Task prompt:
Look through the listing below, find every line with the string "Japanese", and copy it.

Records supplied:
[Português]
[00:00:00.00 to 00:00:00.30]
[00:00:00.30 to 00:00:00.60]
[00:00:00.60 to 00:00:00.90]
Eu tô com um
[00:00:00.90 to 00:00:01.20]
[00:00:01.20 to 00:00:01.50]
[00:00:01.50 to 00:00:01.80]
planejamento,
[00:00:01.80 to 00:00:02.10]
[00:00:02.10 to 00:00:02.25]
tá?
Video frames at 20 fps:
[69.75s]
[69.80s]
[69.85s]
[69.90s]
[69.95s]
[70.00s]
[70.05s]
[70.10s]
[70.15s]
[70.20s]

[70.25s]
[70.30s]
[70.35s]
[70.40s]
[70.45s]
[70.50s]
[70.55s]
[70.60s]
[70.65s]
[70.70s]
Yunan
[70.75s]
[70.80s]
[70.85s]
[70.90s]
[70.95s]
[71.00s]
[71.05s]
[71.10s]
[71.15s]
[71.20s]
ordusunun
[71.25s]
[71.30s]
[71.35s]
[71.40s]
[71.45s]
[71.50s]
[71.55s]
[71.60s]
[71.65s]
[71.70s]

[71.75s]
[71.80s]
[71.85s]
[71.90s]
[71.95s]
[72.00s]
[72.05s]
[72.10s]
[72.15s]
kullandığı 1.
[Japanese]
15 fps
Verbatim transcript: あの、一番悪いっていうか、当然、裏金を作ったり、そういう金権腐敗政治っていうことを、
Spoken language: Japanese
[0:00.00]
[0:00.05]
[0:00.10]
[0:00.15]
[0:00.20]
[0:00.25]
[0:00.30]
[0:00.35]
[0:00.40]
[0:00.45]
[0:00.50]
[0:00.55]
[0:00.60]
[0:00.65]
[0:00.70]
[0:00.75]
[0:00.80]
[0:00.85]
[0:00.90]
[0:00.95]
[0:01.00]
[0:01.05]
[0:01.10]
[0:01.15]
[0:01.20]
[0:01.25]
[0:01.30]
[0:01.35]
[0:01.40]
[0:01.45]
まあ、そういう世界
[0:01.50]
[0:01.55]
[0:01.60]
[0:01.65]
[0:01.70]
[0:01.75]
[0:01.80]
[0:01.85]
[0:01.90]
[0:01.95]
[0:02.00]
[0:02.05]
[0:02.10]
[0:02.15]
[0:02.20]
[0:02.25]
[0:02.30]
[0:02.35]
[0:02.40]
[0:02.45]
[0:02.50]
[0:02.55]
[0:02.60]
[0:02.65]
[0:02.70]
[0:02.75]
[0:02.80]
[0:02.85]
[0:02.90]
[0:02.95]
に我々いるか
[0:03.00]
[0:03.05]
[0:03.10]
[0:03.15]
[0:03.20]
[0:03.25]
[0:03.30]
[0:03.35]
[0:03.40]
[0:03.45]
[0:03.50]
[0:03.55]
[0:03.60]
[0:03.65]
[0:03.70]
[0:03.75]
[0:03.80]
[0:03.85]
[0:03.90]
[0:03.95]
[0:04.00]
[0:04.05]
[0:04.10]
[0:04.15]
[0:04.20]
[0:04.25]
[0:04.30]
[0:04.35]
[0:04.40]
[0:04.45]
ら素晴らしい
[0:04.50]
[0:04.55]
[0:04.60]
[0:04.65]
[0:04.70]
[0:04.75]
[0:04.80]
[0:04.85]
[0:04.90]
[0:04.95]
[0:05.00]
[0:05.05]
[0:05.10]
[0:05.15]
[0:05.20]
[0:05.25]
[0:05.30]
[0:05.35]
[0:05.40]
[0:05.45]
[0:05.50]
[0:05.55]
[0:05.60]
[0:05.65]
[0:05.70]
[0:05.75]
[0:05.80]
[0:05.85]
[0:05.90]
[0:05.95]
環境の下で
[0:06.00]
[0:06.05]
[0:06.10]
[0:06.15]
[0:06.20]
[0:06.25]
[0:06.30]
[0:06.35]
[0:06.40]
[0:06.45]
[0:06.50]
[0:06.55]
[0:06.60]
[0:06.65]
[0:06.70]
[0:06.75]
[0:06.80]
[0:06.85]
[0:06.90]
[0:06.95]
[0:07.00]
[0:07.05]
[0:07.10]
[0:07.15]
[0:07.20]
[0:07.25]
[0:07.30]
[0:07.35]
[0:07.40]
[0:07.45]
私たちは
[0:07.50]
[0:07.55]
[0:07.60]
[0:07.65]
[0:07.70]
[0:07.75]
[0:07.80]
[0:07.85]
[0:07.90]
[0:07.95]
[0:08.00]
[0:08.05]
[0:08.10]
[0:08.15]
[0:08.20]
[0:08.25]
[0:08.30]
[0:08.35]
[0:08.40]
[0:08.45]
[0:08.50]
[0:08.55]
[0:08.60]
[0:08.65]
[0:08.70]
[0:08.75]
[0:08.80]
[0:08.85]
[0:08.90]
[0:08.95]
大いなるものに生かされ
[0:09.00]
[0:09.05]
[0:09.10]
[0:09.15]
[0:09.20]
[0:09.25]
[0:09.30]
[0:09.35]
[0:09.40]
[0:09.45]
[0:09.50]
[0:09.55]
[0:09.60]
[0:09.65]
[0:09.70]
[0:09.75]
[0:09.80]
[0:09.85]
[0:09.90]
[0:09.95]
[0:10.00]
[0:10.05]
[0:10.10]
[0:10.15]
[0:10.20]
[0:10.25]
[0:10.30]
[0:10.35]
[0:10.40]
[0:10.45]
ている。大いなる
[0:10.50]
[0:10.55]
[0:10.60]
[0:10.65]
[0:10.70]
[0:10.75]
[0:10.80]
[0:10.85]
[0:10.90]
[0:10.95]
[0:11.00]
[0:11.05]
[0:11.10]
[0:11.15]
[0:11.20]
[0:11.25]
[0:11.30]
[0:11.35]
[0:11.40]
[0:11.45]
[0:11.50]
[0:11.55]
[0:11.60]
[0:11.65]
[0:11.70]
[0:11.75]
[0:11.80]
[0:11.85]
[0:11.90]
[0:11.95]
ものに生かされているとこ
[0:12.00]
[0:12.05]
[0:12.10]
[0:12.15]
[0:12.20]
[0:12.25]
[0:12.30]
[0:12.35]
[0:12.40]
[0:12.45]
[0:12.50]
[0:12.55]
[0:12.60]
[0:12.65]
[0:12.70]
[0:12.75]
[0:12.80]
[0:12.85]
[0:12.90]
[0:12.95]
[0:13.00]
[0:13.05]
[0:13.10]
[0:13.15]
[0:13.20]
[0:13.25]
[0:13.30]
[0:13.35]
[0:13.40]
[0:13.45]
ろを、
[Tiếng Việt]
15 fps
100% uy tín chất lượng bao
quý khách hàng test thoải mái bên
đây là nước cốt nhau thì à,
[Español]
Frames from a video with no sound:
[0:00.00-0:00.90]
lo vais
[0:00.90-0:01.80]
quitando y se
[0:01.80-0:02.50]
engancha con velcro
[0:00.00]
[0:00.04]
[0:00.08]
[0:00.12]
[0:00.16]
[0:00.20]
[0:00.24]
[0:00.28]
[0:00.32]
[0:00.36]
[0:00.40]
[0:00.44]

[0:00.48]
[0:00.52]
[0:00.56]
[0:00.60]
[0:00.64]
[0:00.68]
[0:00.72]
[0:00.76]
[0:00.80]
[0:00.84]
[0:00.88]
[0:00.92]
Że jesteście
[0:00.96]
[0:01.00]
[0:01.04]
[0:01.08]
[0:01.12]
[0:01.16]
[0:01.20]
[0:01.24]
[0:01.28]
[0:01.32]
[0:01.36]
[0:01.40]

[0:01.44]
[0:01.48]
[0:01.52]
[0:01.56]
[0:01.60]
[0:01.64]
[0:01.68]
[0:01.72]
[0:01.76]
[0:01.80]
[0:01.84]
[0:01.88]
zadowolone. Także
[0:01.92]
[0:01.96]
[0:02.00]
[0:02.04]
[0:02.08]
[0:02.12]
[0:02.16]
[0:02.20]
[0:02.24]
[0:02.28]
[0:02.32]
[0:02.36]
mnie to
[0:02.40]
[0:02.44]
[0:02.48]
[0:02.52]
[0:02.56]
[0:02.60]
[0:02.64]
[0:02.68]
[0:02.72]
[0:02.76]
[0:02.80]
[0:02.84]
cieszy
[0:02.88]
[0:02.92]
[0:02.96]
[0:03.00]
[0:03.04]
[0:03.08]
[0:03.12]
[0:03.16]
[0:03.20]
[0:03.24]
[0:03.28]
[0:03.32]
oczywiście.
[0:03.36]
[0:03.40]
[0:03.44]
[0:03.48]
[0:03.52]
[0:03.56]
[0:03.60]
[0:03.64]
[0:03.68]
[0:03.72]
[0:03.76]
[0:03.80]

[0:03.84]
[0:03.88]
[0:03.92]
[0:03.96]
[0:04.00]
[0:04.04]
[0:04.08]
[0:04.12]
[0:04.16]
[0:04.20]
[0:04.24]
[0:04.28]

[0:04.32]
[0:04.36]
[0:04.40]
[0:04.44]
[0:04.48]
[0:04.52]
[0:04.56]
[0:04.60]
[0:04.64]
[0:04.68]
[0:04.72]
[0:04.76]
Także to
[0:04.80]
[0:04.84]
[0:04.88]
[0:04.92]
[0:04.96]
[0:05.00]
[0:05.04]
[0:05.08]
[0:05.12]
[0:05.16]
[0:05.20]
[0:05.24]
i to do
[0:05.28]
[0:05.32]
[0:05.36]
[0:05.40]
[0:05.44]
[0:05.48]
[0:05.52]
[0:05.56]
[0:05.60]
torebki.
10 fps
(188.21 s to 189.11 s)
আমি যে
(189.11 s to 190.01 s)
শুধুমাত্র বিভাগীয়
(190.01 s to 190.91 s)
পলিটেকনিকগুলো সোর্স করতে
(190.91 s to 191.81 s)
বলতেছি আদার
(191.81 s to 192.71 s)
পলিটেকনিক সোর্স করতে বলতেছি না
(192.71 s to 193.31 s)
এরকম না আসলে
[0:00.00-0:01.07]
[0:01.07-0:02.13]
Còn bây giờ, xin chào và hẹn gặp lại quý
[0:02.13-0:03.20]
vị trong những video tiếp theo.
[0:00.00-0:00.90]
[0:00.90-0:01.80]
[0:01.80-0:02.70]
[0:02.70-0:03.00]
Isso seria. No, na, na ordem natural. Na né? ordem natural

Task result:
[Japanese]
Spoken language: Japanese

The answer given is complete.